Introduction
Unstructured time is becoming a common way to stimulate innovation and creativity in organizations. Basically you give employees a number of hours each week to work on any project they like. They do need to make a proposal and at the end give a demo of working software. The idea is to work on projects that developers feel are important and are passionate about, but perhaps the business in general doesn’t think is worthwhile, too risky or has as a very low priority. Companies like Google and Intuit have been very successful at implementing this and getting quite good results.
Unstructured Time at Sage
The Sage Construction and Real Estate (CRE) development team at Sage has been using unstructured time for a while now. They have had quite a lot of participation and it has led to products like a time and expense iPhone application. Now we are rolling out unstructured time to other Sage R&D centers including ours, here in Richmond, BC.
At this point we are starting out slowly with 4 hours of unstructured time a sprint (every two weeks). Anyone using this needs to submit a project proposal and then do a demo of working code when they judge it’s advanced enough. The proposals can be pretty much anything vaguely related to business applications.
The goal is for people to work on things they are passionate about. To get a chance to play with new bleeding edge technologies before anyone else. To develop that function, program or feature that they’ve always thought would be great, but the business has always ignored.

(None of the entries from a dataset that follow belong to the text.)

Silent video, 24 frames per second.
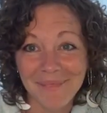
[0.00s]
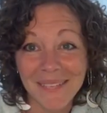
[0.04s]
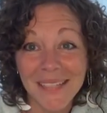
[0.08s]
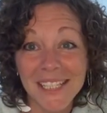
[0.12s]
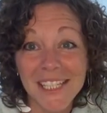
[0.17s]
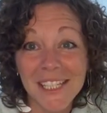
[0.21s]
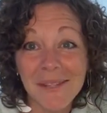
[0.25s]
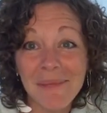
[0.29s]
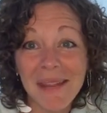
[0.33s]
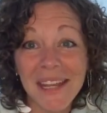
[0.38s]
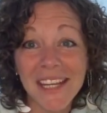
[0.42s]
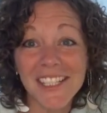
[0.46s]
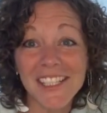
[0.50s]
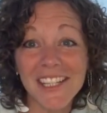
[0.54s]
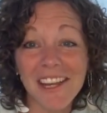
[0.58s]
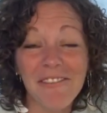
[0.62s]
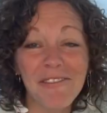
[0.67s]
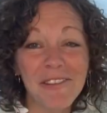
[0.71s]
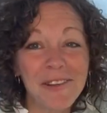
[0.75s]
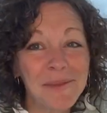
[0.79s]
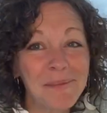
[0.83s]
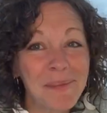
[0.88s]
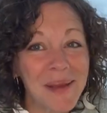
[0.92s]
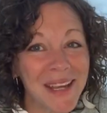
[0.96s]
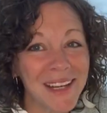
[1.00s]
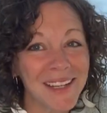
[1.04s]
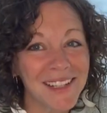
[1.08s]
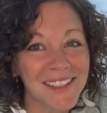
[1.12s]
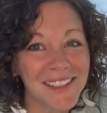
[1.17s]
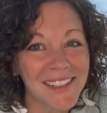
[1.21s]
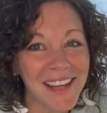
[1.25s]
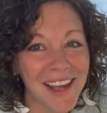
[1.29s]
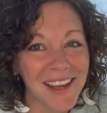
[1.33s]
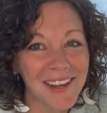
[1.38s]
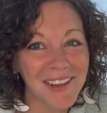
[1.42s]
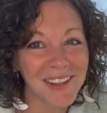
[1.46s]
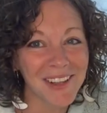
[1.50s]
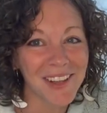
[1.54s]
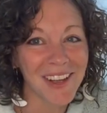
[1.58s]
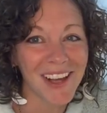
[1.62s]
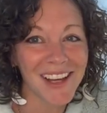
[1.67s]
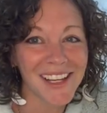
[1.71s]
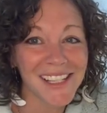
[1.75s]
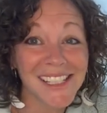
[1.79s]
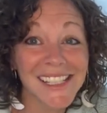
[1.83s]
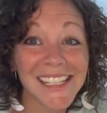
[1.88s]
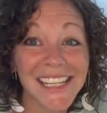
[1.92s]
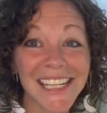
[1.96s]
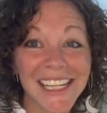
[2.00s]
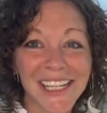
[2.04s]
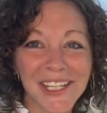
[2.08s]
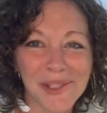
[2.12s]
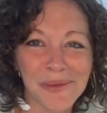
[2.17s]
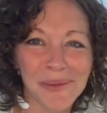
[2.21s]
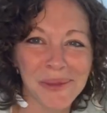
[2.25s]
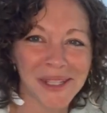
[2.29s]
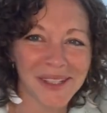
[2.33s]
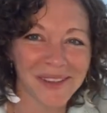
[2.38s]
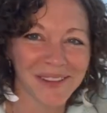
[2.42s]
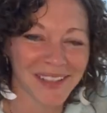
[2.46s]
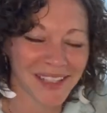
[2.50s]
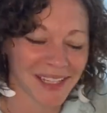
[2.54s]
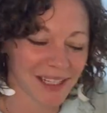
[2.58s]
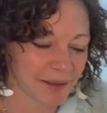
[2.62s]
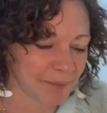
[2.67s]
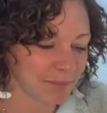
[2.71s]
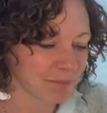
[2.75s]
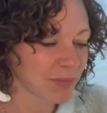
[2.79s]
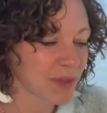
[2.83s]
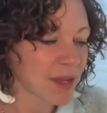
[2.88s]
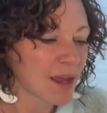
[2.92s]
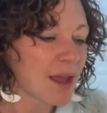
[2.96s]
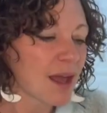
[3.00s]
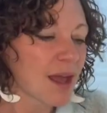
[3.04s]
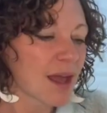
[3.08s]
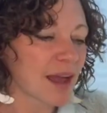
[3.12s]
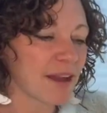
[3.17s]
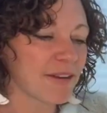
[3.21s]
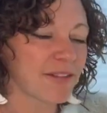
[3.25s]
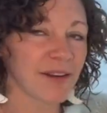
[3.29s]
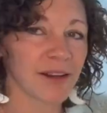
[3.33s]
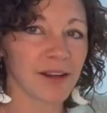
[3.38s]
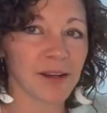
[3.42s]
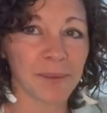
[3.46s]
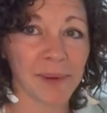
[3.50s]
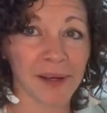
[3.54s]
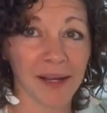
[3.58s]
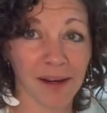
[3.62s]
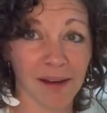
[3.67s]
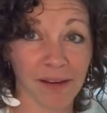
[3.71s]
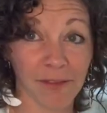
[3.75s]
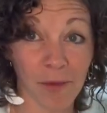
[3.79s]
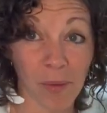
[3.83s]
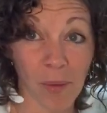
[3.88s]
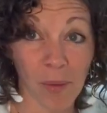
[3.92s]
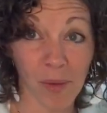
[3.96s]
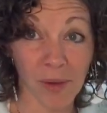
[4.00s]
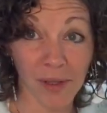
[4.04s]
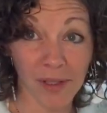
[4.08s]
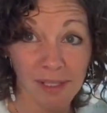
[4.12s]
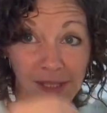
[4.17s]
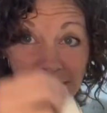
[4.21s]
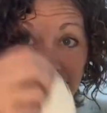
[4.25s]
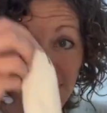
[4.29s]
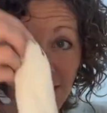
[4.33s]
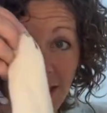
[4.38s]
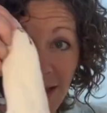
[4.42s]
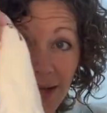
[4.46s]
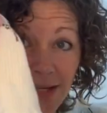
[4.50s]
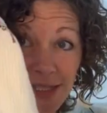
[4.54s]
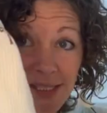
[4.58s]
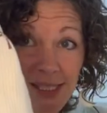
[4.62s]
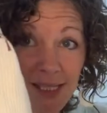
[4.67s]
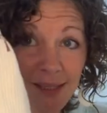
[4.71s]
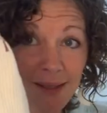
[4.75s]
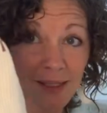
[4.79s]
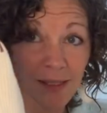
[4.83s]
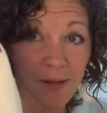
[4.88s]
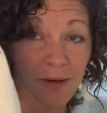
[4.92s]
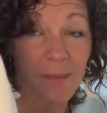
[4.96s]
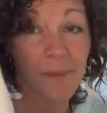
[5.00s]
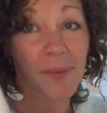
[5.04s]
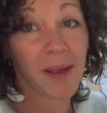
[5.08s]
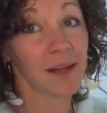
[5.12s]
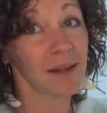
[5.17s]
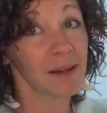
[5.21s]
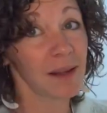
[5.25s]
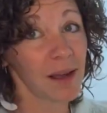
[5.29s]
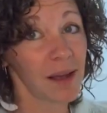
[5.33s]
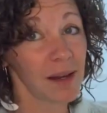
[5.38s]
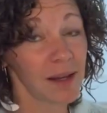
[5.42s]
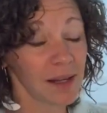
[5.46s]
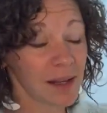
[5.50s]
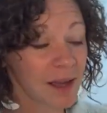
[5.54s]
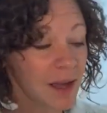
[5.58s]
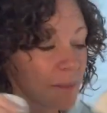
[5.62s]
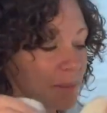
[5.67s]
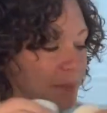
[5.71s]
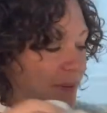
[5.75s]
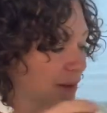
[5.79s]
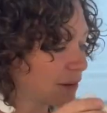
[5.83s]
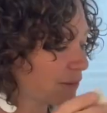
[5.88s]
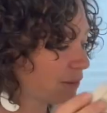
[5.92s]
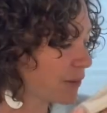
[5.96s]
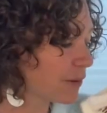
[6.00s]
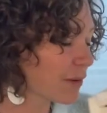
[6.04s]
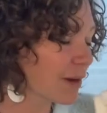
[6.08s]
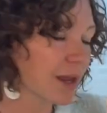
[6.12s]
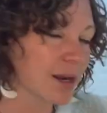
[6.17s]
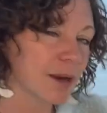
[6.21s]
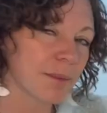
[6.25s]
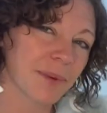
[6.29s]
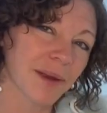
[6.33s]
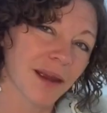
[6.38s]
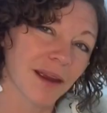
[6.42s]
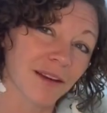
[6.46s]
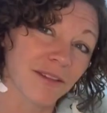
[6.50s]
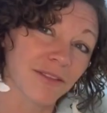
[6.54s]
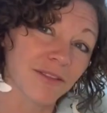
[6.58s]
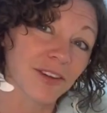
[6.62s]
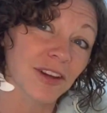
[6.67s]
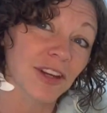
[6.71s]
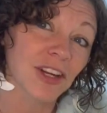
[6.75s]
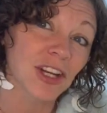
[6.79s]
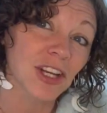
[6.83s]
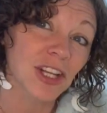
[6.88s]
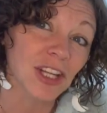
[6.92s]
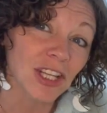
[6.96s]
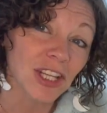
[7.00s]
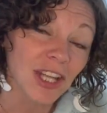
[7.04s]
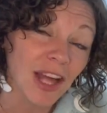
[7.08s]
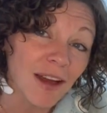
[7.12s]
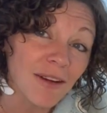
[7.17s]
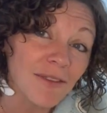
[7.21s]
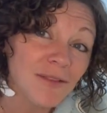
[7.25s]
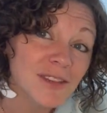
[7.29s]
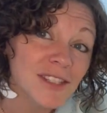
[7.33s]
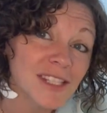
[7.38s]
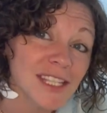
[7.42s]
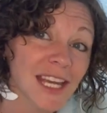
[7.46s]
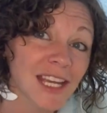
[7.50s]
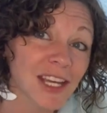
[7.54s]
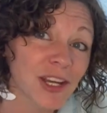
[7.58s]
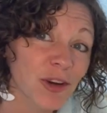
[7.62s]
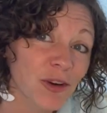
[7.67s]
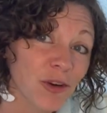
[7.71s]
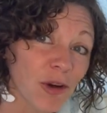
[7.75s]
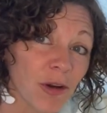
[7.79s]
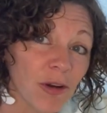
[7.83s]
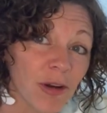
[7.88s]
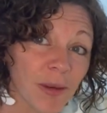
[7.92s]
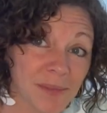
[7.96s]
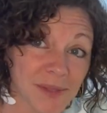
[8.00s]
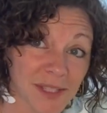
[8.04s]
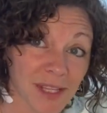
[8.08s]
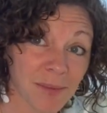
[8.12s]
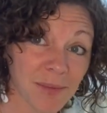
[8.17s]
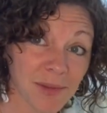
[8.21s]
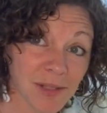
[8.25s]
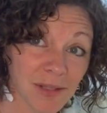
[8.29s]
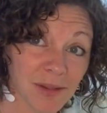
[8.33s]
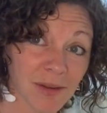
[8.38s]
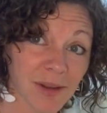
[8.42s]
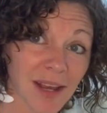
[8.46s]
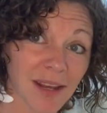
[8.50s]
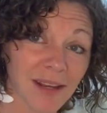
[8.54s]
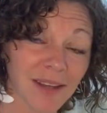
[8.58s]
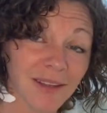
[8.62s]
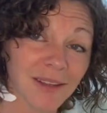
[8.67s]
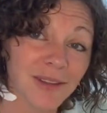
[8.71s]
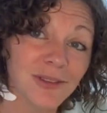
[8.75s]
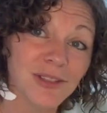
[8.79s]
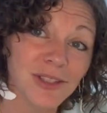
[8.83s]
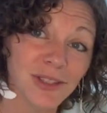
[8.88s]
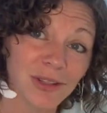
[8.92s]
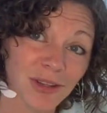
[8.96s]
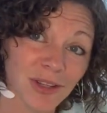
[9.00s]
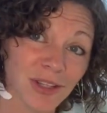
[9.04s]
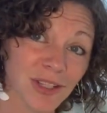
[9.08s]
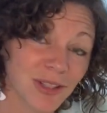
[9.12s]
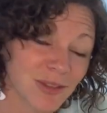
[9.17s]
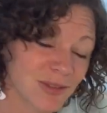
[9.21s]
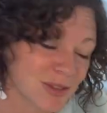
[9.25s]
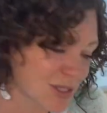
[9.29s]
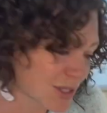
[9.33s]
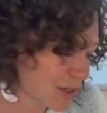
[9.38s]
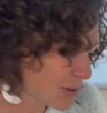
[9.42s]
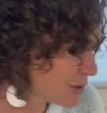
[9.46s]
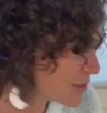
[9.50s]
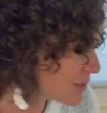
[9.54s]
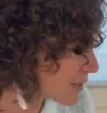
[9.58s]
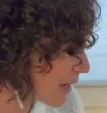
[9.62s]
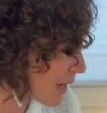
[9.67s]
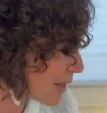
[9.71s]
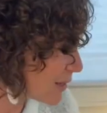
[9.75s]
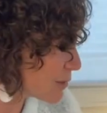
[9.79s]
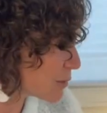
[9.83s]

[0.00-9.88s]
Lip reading: To make Jeff and Paige style claws, here's what you need. I found a pair of old socks that I don't mind cutting up. If you had a pair of gloves that your grown-up said was okay to use, you could use those as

I’m really looking forward to what the team will come up with.
We are still doing Hackathons, Ideajams and our regular innovation process. This is just another initiative to further drive innovation at Sage.
Crazy Projects at Google
Our unstructured time needs to be used for business applications, but I wonder what unstructured time is like at Google where they seem to come up with things that have nothing to do with search or advertising. Is it Google’s unstructured time that leads to self-driving cars, Google Glasses, military robots, human brain simulations or any of their many green projects. Hopefully these get turned into good things and aren’t just Google trying to create SkyNet for real. Maybe we’ll let our unstructured time go crazy as well?
Anathem
I’m a big fan of Neal Stephenson, and recently read his novel Anathem. Neal’s novels can be a bit off-putting since they are typically 1000 pages long, but I really enjoy them. One of the themes in Anathem are monasteries occupied by mathematicians that are divided up into groups by how often they report their results to the outside world. The lower order reports every year, next is a group that reports every ten years, then a group that reports every 100 years and finally the highest group that only reports every 1000 years. These groups don’t interact with anyone outside their order except for the week when they report and exchange information/literature with the outside world. This is in contrast to how we operate today where we are driven by “internet time” and have to produce results quickly and ignore anything that can’t be done quickly.
So imagine you could go away for a year to work on a project, or go away for ten years to work on something. Perhaps going away for 100 years or 1000 years might pose some other problems that the monks in the novel had to solve. The point being is to imagine what you could accomplish if you had that long? Would you use different research approaches and methods than we use typically today? Certainly an intriguing prospect contrasting where we currently need to produce something every few months.
My Project
So why am I talking about Anathem and unstructured time together? Well one problem we have is how do you get started on big projects with lots of risk? Suppose you know we need to do something, but doing it is hard and time consuming? Every journey has to start with the first step, but sometimes making that first step can be quite difficult. I’ve had the luxury of being able to do unstructured time for some time, because I’m a software architect and not embedded in an agile sprint team. So I see technologies that we need to adopt but they are large and won’t be on Product Manager’s road maps.
So I’ve done simple POC’s in the past like producing a mobile app using Argos. But more recently I embarked on producing a 64-Bit version of Sage 300. This worked out quite well and wasn’t too hard to get going. But then I got ambitious and decided to add Unicode into the mix. This is proving more difficult, but is progressing. The difficulty with these projects is that they involve changing a large amount of the existing code base and estimating how much work they are is very difficult. As I get a Unicode G/L going, it becomes easier to estimate, but I couldn’t have taken the first step on the project without using unstructured time.
Part of the problem is that we expect our Agile teams to accurately estimate their work and then rate them on how well they do this (that they are accountable for their estimates). This has the side effect that they are then very resistant to work on things that are open ended or hard to estimate. Generally for innovation to take hold, the performance management system needs a bit of tweaking to encourage innovation and higher risk tasks, rather than only encouraging meeting commitments and making good estimates.
Now unlike Anathem, I’m not going to get 100 years to do this or even 10 years. But 1 year doesn’t seem so bad.
Summary
Now that we are adding unstructured time to our arsenal of innovation initiatives, I have high hopes that we will see all sorts of innovative new products, technologies and services emerge out of the end. Of course we are just starting this process, so it will take a little while for things to get built.